[[ LISTED RECORDS, beginning ]]

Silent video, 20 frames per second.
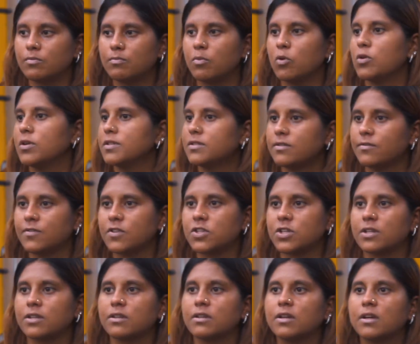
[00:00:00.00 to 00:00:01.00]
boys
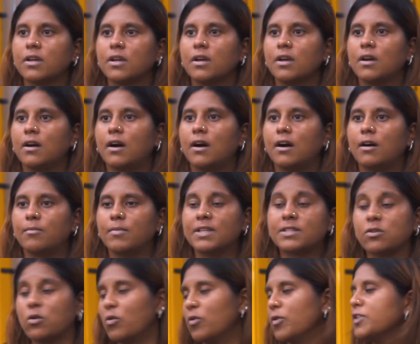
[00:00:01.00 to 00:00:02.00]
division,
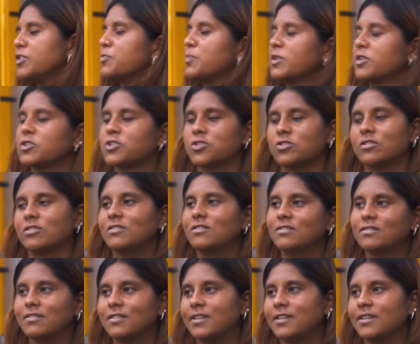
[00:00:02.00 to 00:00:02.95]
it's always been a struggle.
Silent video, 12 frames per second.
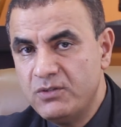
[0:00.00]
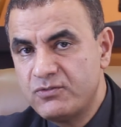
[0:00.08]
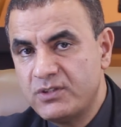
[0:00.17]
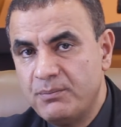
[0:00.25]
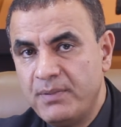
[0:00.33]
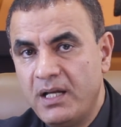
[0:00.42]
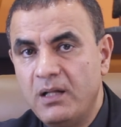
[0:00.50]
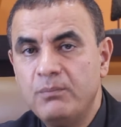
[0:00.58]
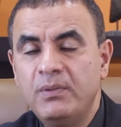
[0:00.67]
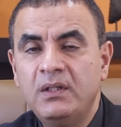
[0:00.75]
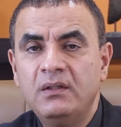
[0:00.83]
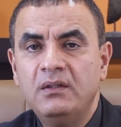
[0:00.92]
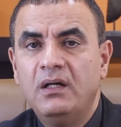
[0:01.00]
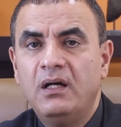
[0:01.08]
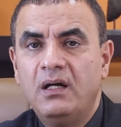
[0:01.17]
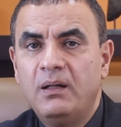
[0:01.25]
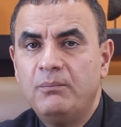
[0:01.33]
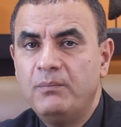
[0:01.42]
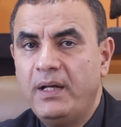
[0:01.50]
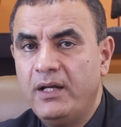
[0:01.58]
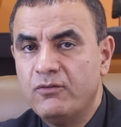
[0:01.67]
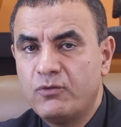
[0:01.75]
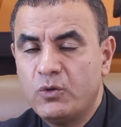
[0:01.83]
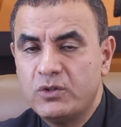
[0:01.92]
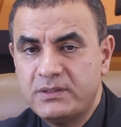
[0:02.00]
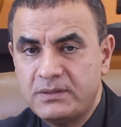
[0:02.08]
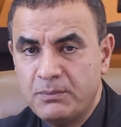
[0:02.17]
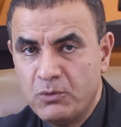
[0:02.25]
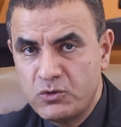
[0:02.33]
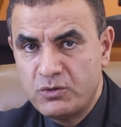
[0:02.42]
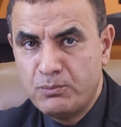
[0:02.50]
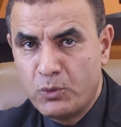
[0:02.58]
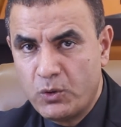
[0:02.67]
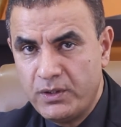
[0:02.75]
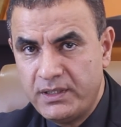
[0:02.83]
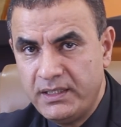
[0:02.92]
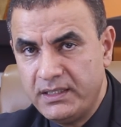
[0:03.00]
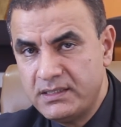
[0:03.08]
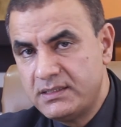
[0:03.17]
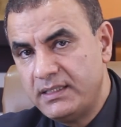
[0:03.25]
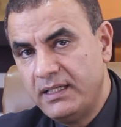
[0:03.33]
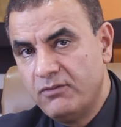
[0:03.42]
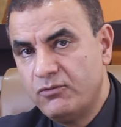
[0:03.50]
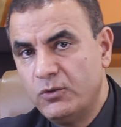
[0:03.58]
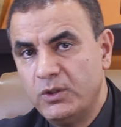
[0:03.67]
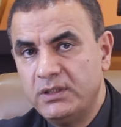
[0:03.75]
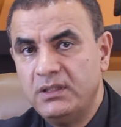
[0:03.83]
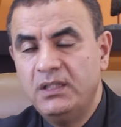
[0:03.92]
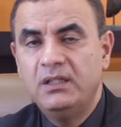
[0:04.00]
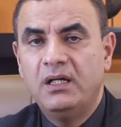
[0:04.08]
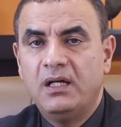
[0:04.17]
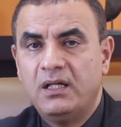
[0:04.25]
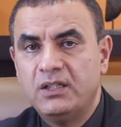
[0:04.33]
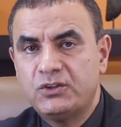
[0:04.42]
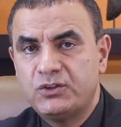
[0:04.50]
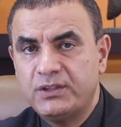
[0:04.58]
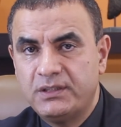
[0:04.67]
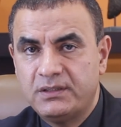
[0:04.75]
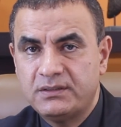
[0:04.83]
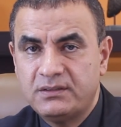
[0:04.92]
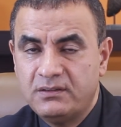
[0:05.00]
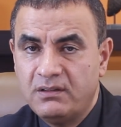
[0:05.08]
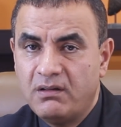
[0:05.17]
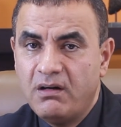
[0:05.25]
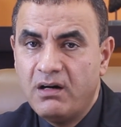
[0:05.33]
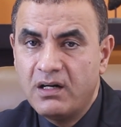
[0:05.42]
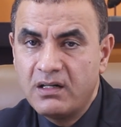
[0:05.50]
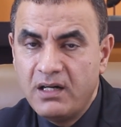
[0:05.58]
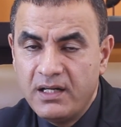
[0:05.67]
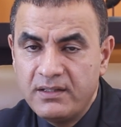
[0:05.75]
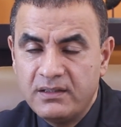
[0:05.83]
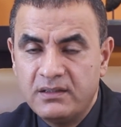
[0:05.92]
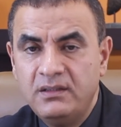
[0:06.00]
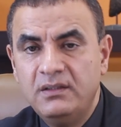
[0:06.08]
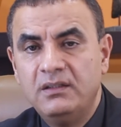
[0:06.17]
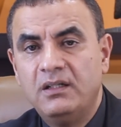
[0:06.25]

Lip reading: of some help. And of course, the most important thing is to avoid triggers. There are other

[[ LISTED RECORDS, end ]]

DIRECTIONS: Please show every line of the entries above that contains the word "video".

THE COMPLETED TASK:
Silent video, 20 frames per second.
Silent video, 12 frames per second.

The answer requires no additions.